[Saved data entries]

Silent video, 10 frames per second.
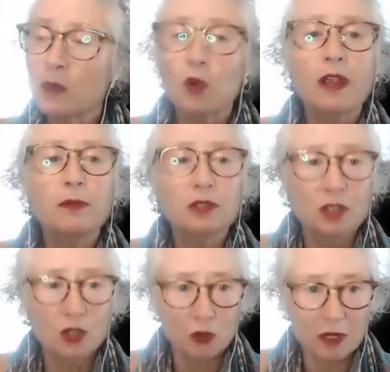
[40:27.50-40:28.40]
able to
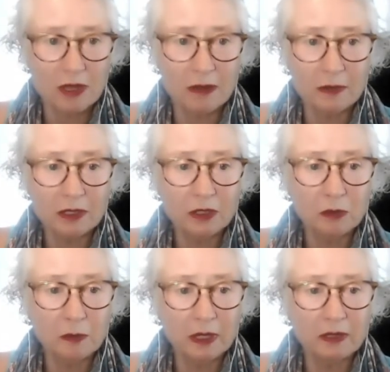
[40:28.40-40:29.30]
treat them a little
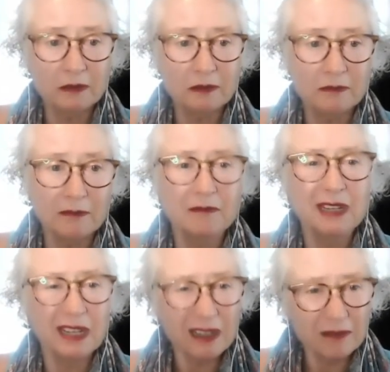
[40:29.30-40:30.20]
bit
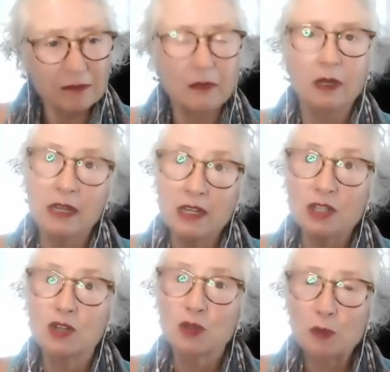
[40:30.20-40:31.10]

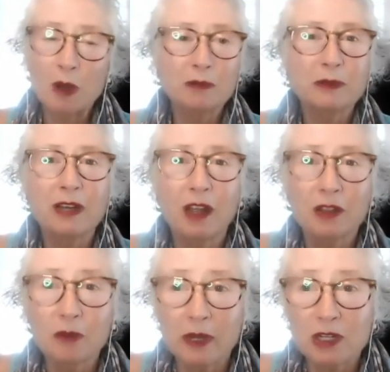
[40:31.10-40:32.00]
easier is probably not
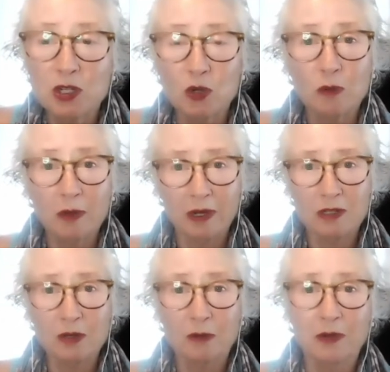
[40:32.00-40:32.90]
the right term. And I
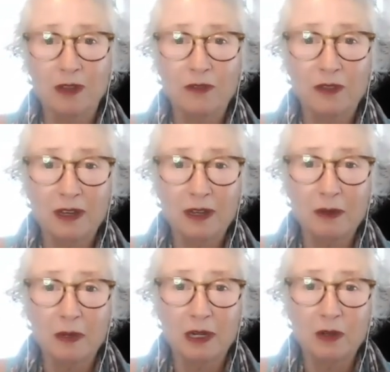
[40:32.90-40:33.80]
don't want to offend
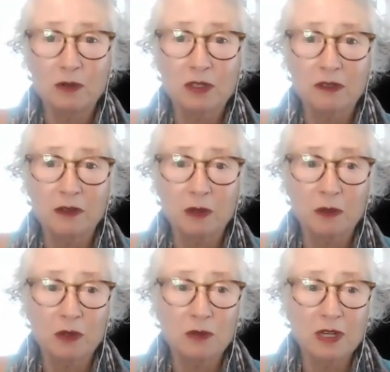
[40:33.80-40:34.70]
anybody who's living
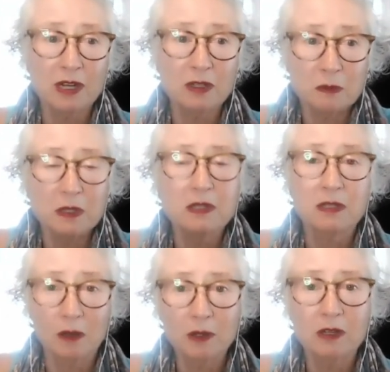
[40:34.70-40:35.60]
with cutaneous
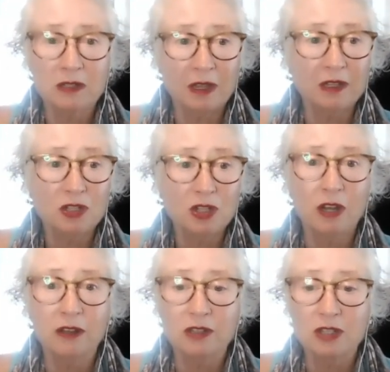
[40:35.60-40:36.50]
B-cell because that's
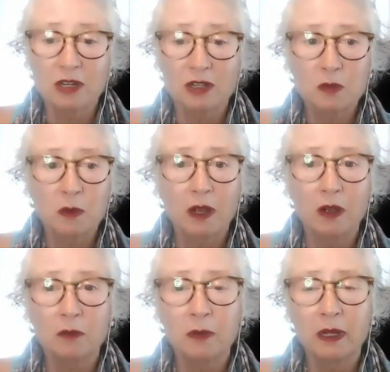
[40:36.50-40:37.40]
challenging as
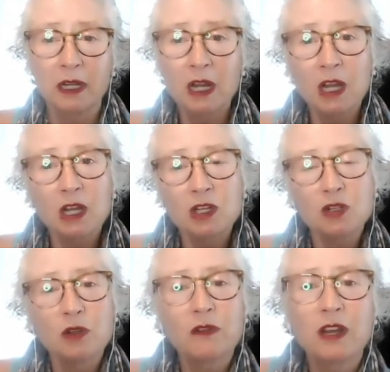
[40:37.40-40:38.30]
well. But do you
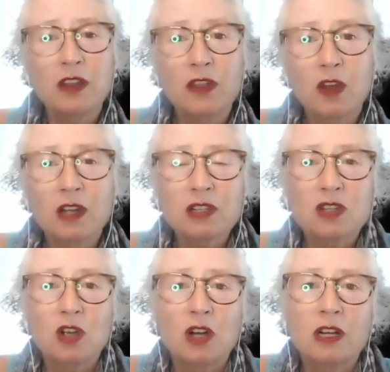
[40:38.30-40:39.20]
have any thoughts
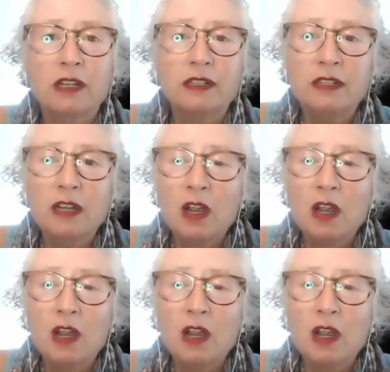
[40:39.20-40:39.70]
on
==
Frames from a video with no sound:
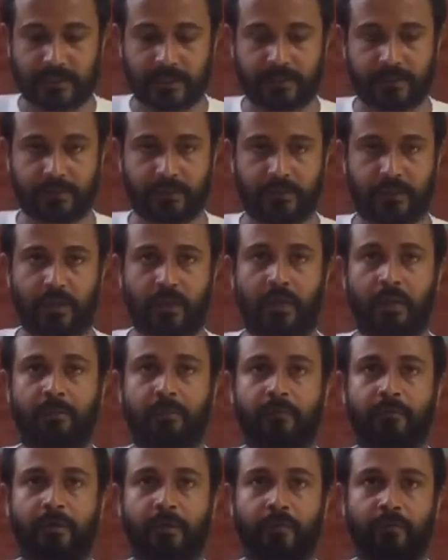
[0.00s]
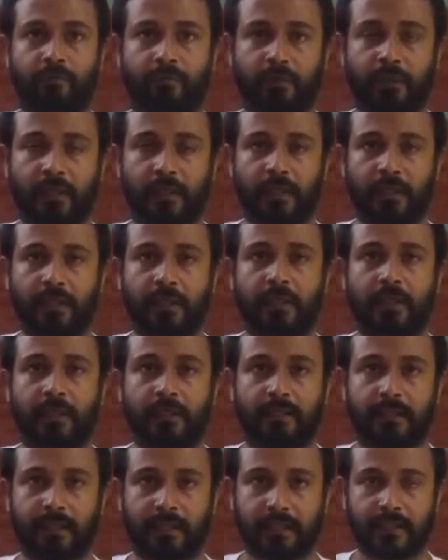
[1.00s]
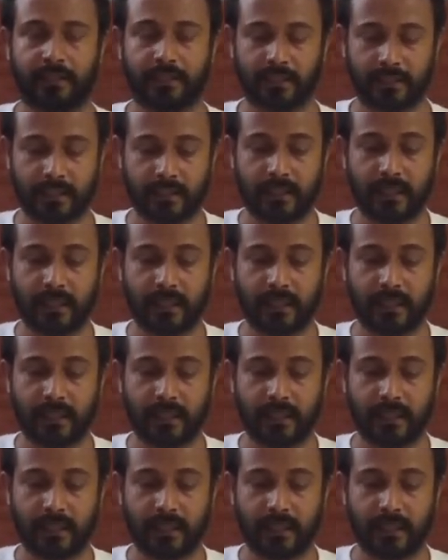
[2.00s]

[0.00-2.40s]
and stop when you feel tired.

*EXERCISE PROMPT*
Search the records for the word "video" and copy every line where it occurs.

*WRITTEN ANSWER*
Silent video, 10 frames per second.
Frames from a video with no sound:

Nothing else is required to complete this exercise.